__What you need to do__.
Would you please transcribe the data in full and exactly, excluding images?

─── Given information ───

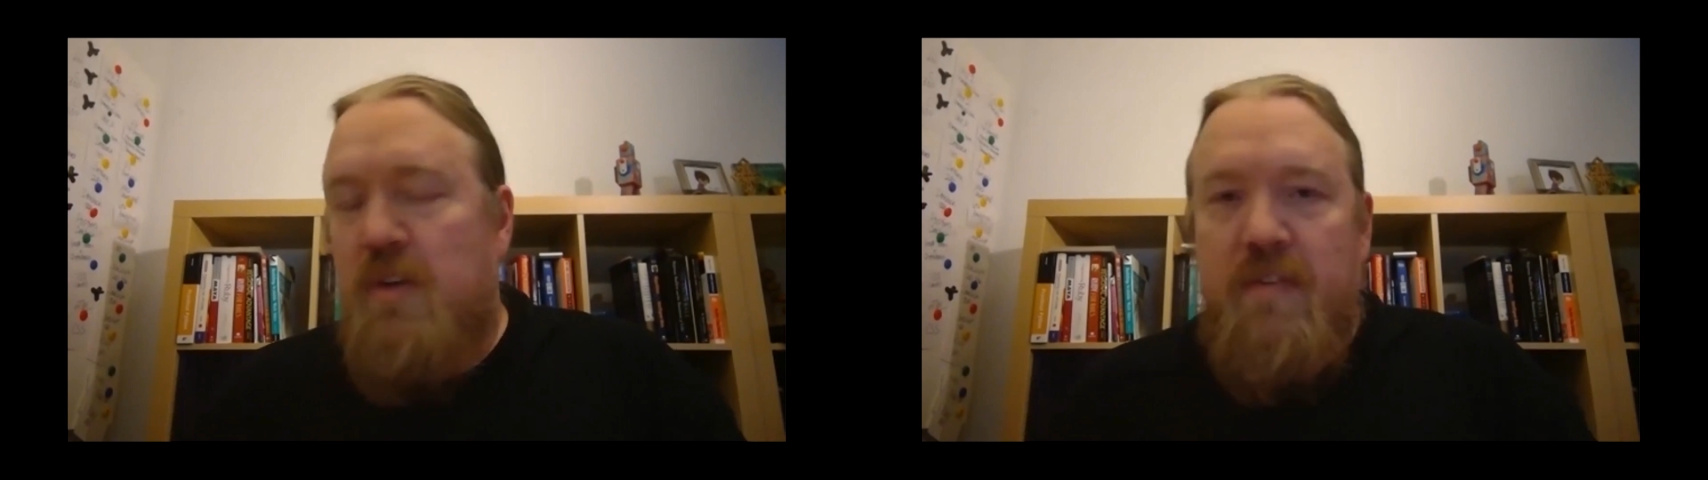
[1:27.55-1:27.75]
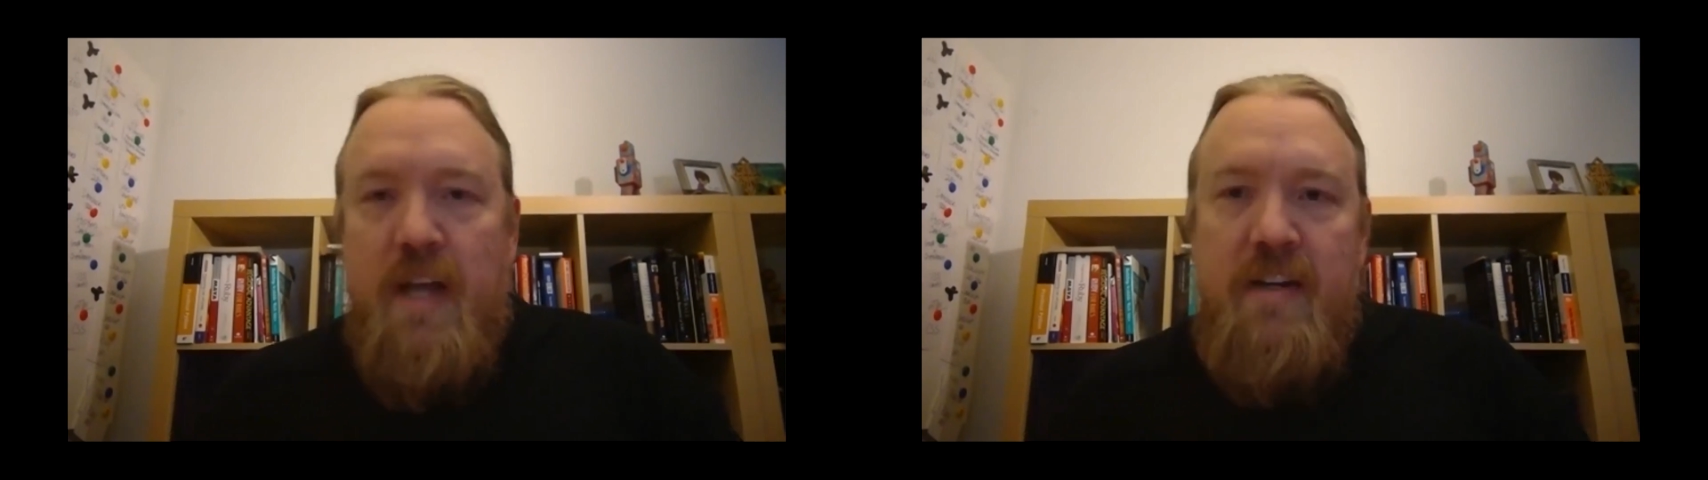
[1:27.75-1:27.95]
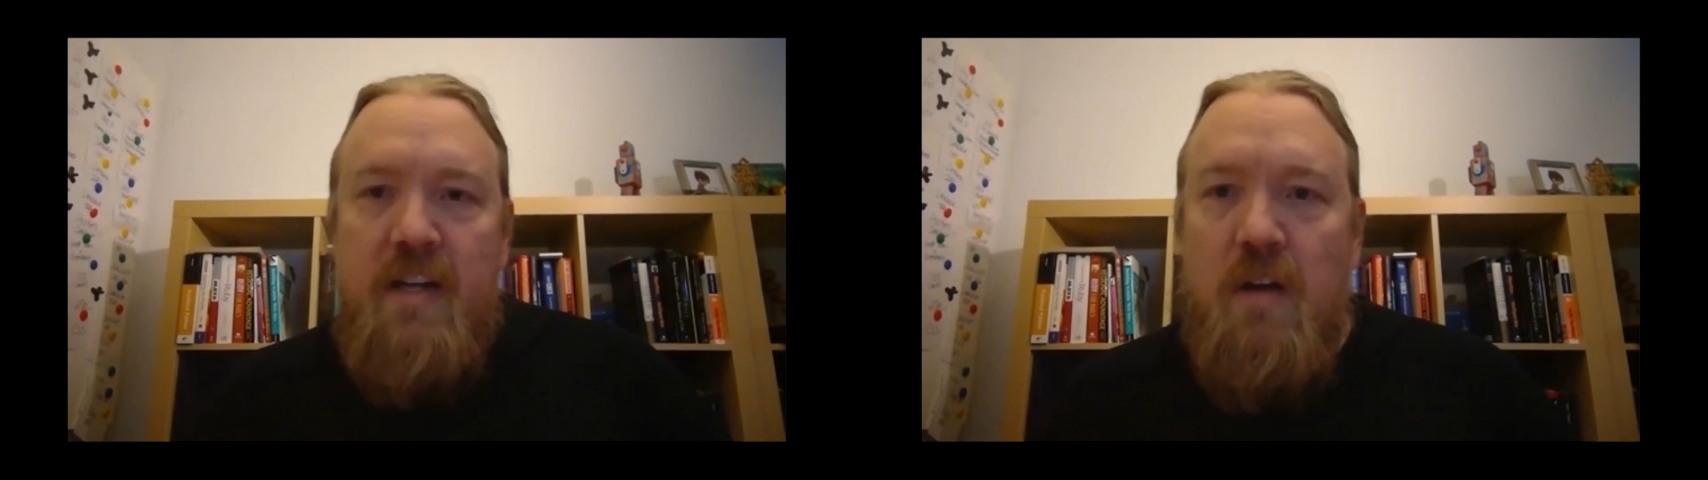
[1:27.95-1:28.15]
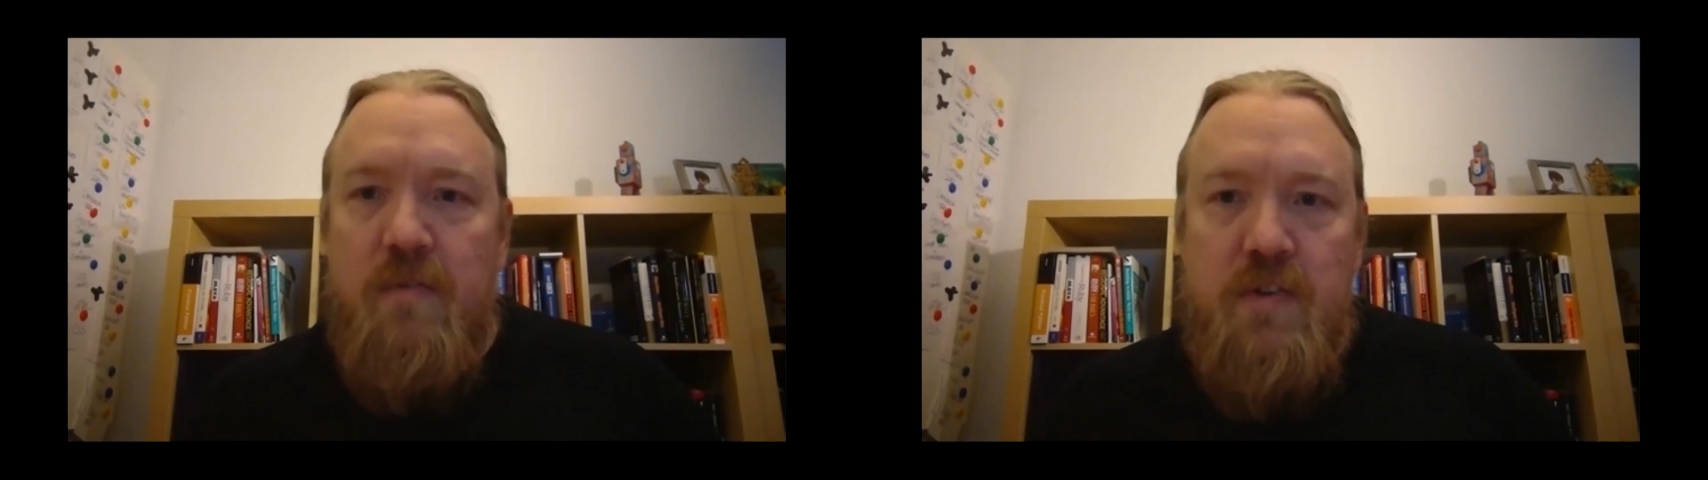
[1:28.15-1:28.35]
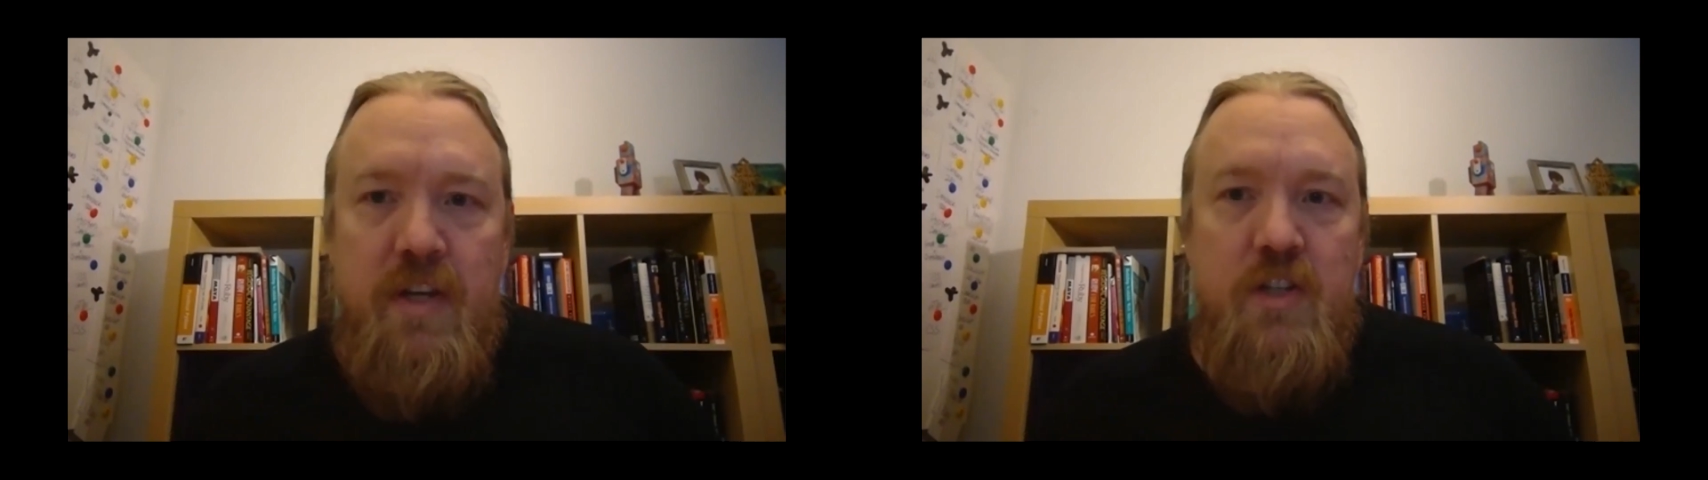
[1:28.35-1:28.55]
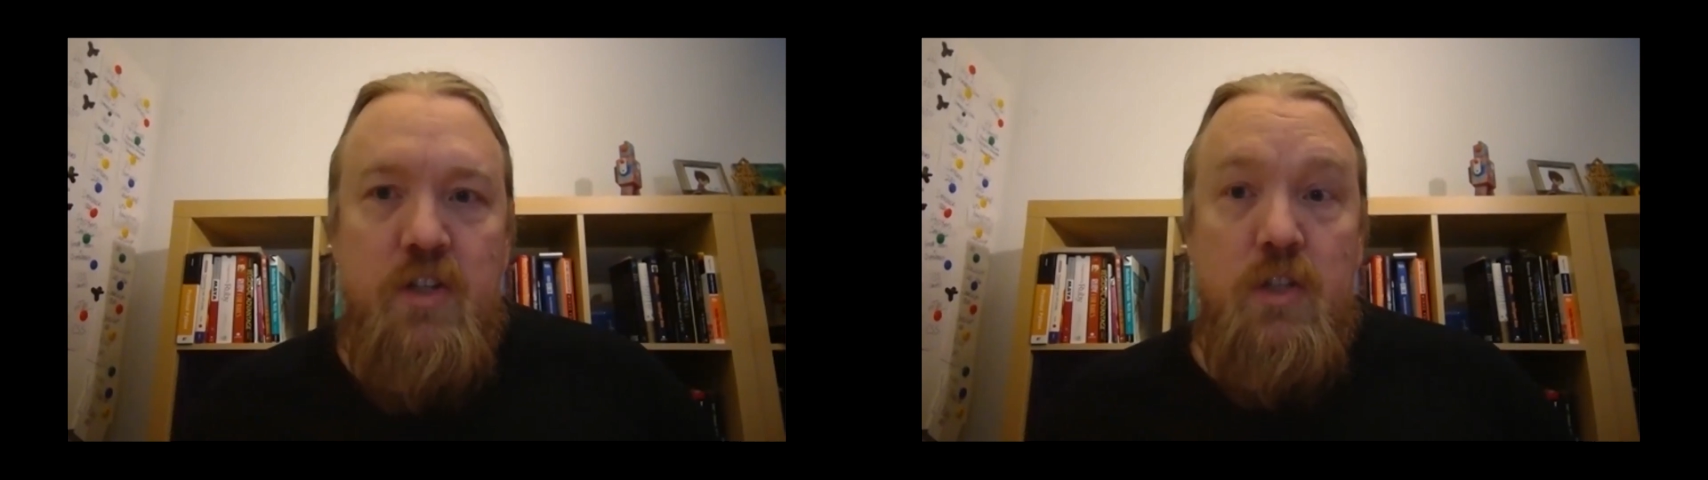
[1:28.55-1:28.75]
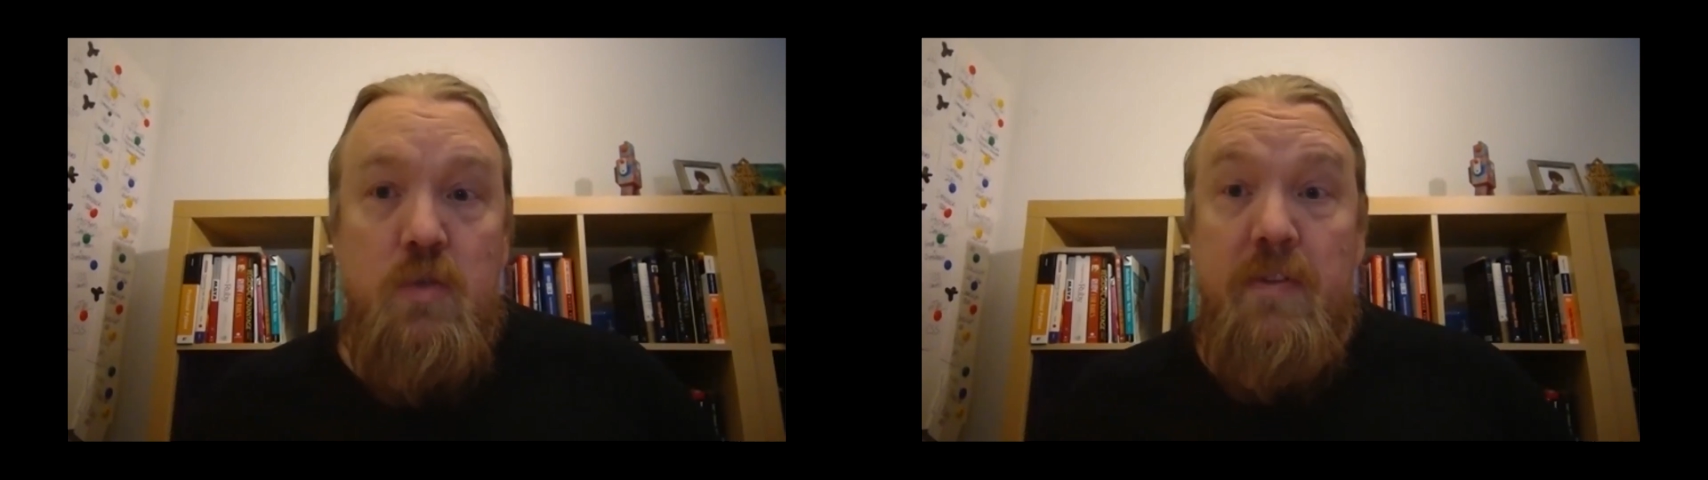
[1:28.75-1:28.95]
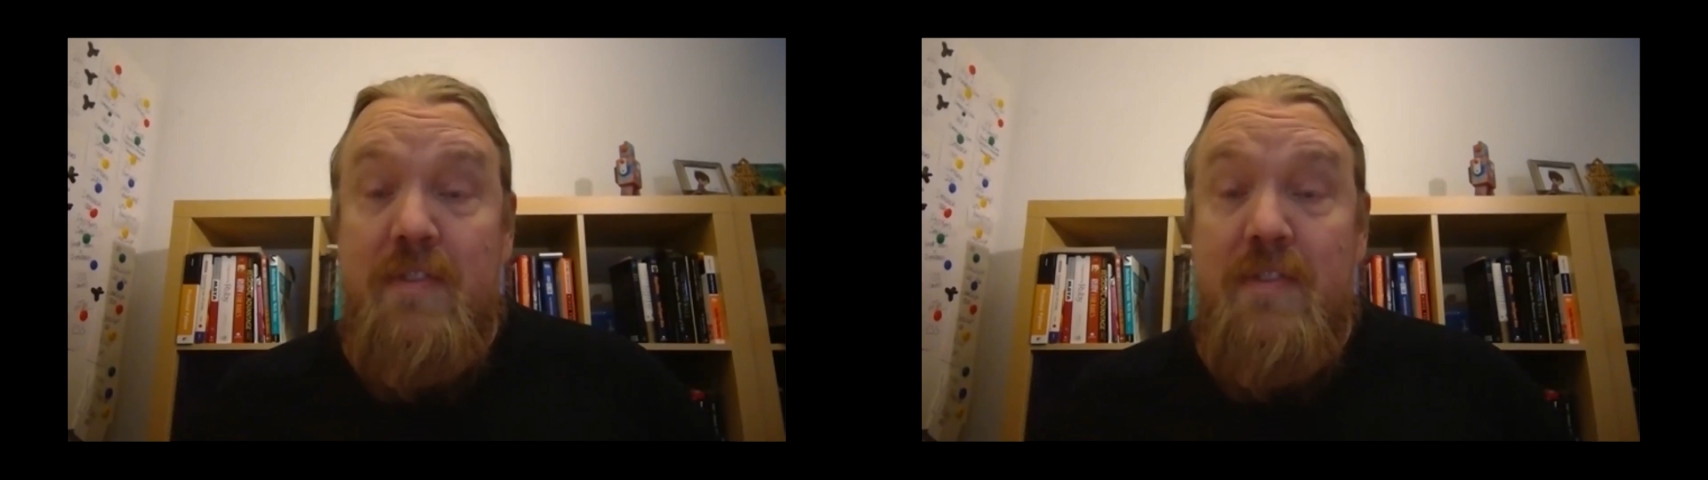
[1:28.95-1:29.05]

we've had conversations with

───

__Output of the exercise__.
[1:27.55-1:27.75]
[1:27.75-1:27.95]
[1:27.95-1:28.15]
[1:28.15-1:28.35]
[1:28.35-1:28.55]
[1:28.55-1:28.75]
[1:28.75-1:28.95]
[1:28.95-1:29.05]

we've had conversations with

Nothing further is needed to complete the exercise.